Slightly more than half of patients had no concerns about hydroxyurea (218; 54.5%). Most patients with concerns (182; 45.5%) identified hydroxyurea’s high cost as their main concern (141; 77.5%). Other rumors and fears about hydroxyurea included: negative affects on internal organs such as the liver or kidneys (54; 29.7%), other negative side effects (27; 14.8%), inaccessibility in pharmacies and remote areas (18; 10%), harm due to stopping or missing doses (16; 8.8%), ineffectiveness (16; 8.8%), additional indications as a cancer medication (9; 4.9%), and younger children’s difficulty swallowing pills (6; 3.3%).

Conclusion: Given the significantly improved morbidity and mortality of sickle cell patients who are adherent to hydroxyurea, it is necessary to address the rumors, misconceptions, and gaps in understanding of the genetic impact of the disease as well as the risks and benefits of hydroxyurea therapy.
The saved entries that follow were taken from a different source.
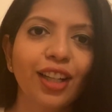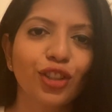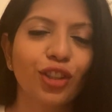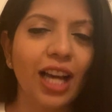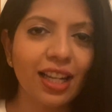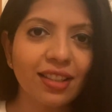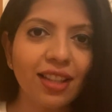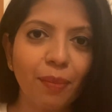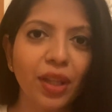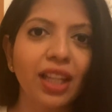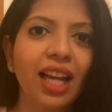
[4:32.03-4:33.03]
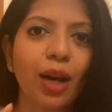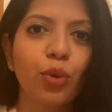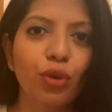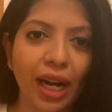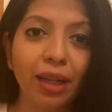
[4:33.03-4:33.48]
So that is something that I
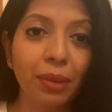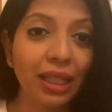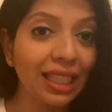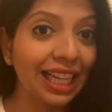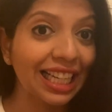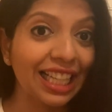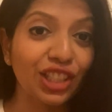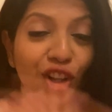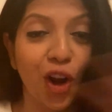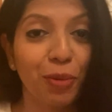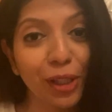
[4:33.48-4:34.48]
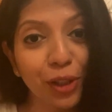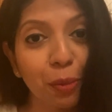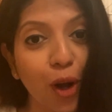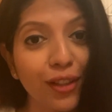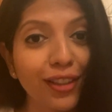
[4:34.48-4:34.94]
would recommend. It has not been
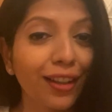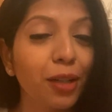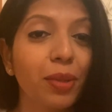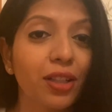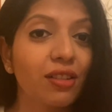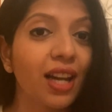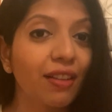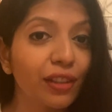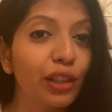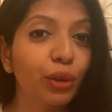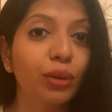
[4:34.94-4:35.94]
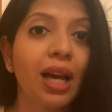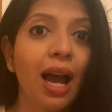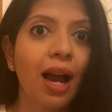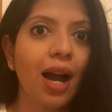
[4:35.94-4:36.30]
sponsored, but Revolut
At the population level, learning is impacted by education levels, literacy rates, health literacy rates, and other cultural and societal factors, thus teaching should be culturally competent and inclusive with verbal and visual methods. The high cost of the medication and lack of consistent supply seem to be the most prohibitive factors in patient acceptance and adherence to take hydroxyurea. With only 1% of Uganda’s population covered by health insurance, it is imperative for system-wide changes to address the affordability and accessibility of hydroxyurea and/or to extend the coverage of health insurance to those in need.

Disclosures: No relevant conflicts of interest to declare.